WASHINGTON (Reuters) - The Democratic National Committee will nominate President Joe Biden as the party’s presidential standard-bearer through a “virtual roll call” ahead of its August convention in Chicago, bypassing a detail in Ohio law that had threatened to keep the president off the November ballot in that state.

Ohio law requires all candidates to be legally certified by Aug. 7, but Biden was not scheduled to be officially nominated until after the Democratic National Convention begins on Aug. 19. Tradition dictates that the Democrats' convention follow the Republican one in July, because Democrats hold the White House.

The virtual roll call will be completed before the Ohio deadline, but the Democratic National Committee did not give a specific date.

"Joe Biden will be on the ballot in Ohio and all 50 states, and Ohio Republicans agree,” DNC Chair Jaime Harrison said in a statement on Tuesday. “But when the time has come for action, they have failed to act every time, so Democrats will land this plane on our own.”

The DNC move comes despite a special legislative session in Ohio this week that Republican Governor Mike DeWine had promised would resolve the issue.
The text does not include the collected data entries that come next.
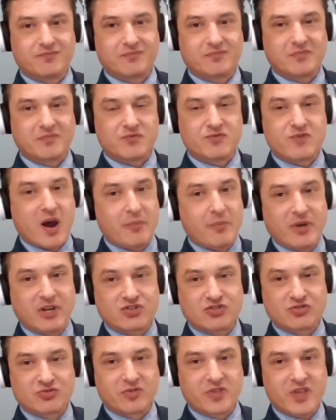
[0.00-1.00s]

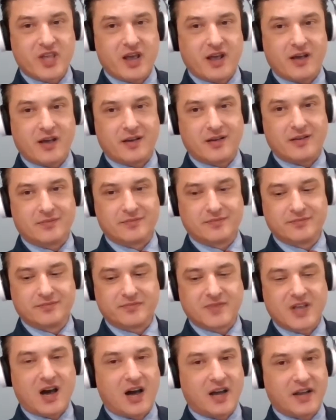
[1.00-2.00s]
rummaged through the
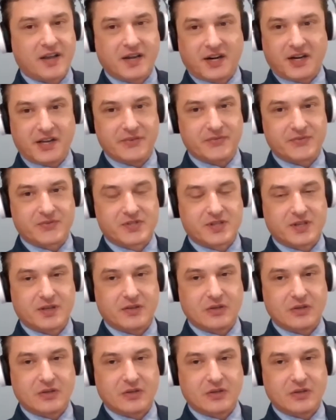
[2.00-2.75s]
archives,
Democrats are not optimistic about the special session and decided to move on their own.

It would not be the first time Democrats approved their presidential nominee virtually. In 2020, during the COVID-19 pandemic, the Democratic National Convention was conducted almost entirely remotely, with the roll call featuring prerecorded messages and live shots from across the U.S.

The DNC's Rules and Bylaws Committee will need to vote next Tuesday on a resolution to propose changes to the roll call to allow for virtual party proceedings.

The resolution will then be voted on by the full DNC membership. The measure is not expected to be challenged.